[THE TASK] Pictures stay out of the copy. Retype exactly the lines below from the one with "[00:00:00.00 to 00:00:01.00]" through the one with "[00:00:06.00 to 00:00:07.00]".

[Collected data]
==*==
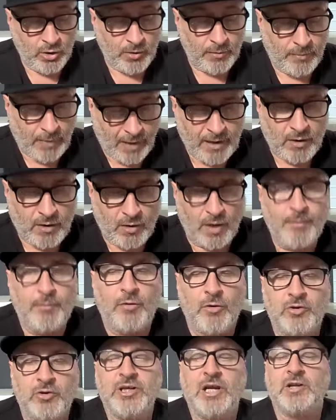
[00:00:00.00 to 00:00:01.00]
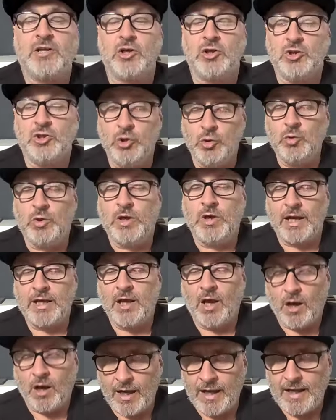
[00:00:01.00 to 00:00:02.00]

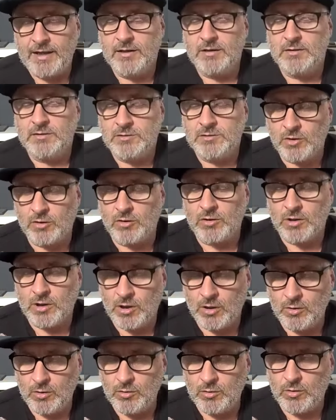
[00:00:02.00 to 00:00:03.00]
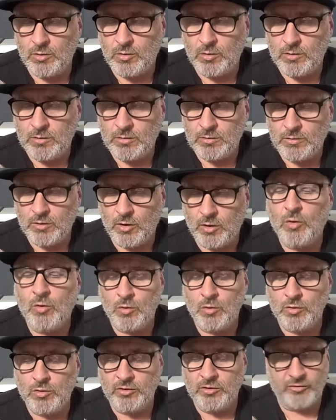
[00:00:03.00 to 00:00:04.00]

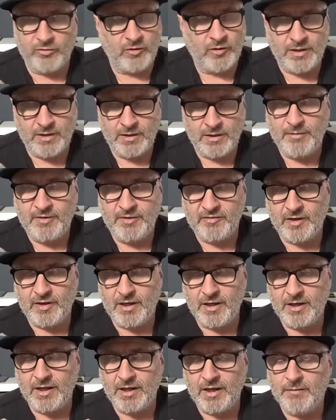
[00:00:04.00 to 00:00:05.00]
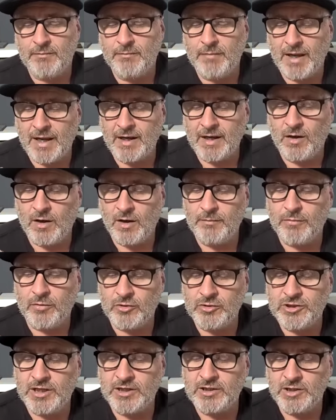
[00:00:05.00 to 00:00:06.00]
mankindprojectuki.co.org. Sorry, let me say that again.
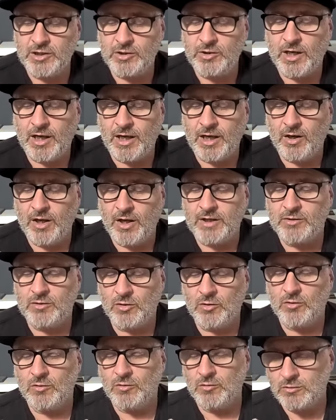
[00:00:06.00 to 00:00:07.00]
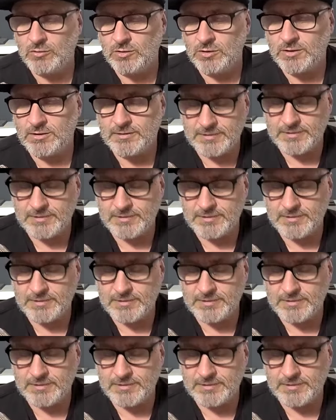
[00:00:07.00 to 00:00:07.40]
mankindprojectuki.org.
==*==
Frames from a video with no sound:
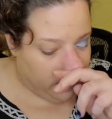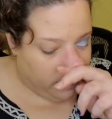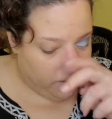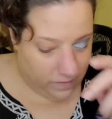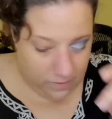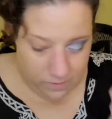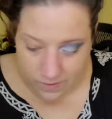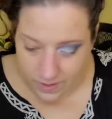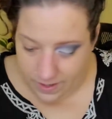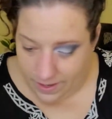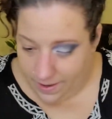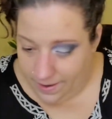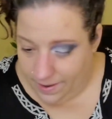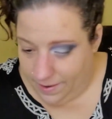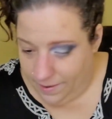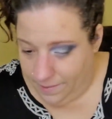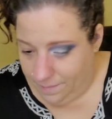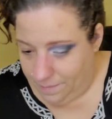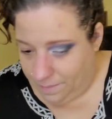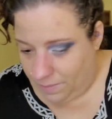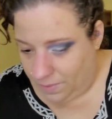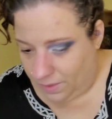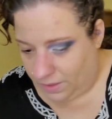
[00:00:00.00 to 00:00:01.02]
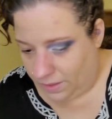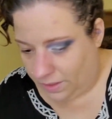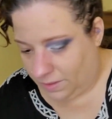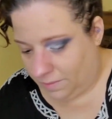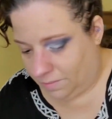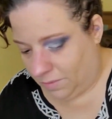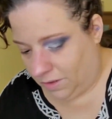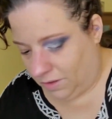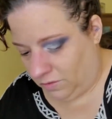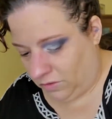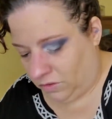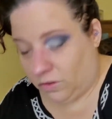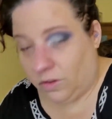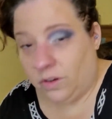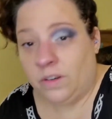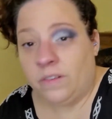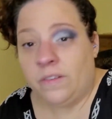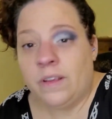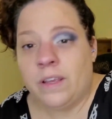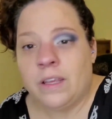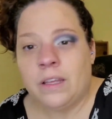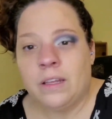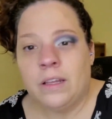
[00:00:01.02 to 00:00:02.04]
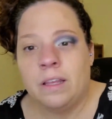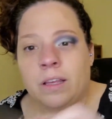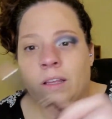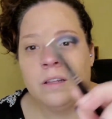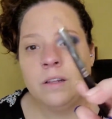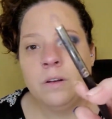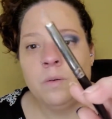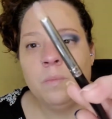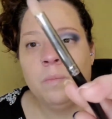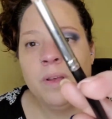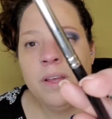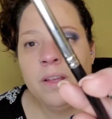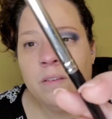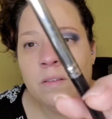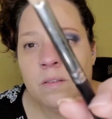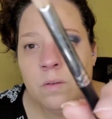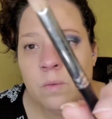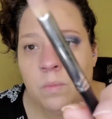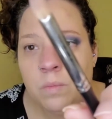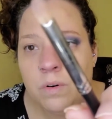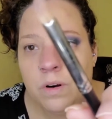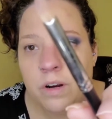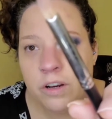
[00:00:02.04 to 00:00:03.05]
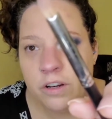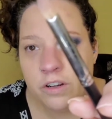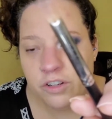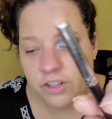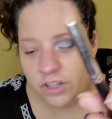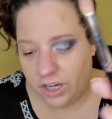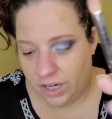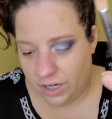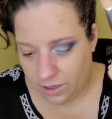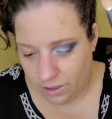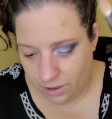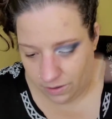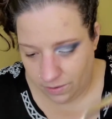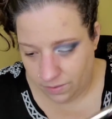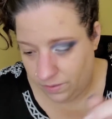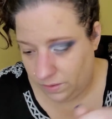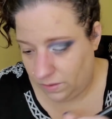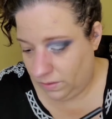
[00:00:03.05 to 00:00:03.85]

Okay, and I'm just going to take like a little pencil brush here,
==*==
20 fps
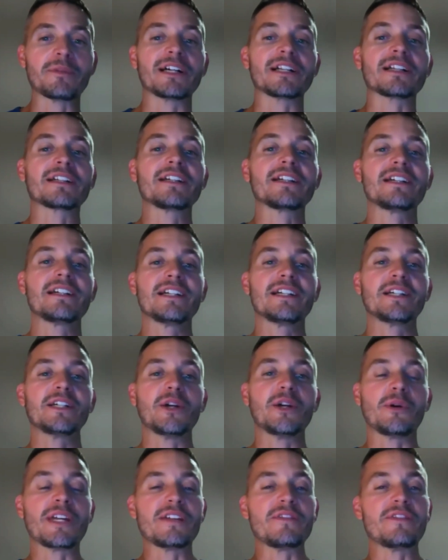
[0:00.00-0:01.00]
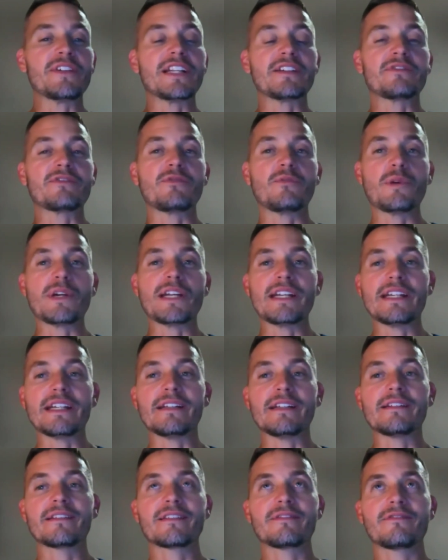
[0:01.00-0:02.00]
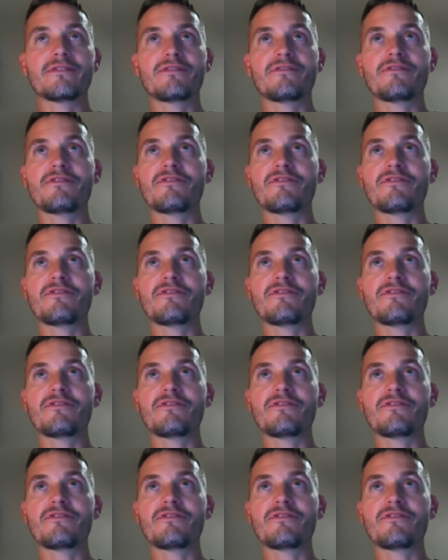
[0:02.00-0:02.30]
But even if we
==*==
[ANSWER SPACE]
[00:00:00.00 to 00:00:01.00]
[00:00:01.00 to 00:00:02.00]

[00:00:02.00 to 00:00:03.00]
[00:00:03.00 to 00:00:04.00]

[00:00:04.00 to 00:00:05.00]
[00:00:05.00 to 00:00:06.00]
mankindprojectuki.co.org. Sorry, let me say that again.
[00:00:06.00 to 00:00:07.00]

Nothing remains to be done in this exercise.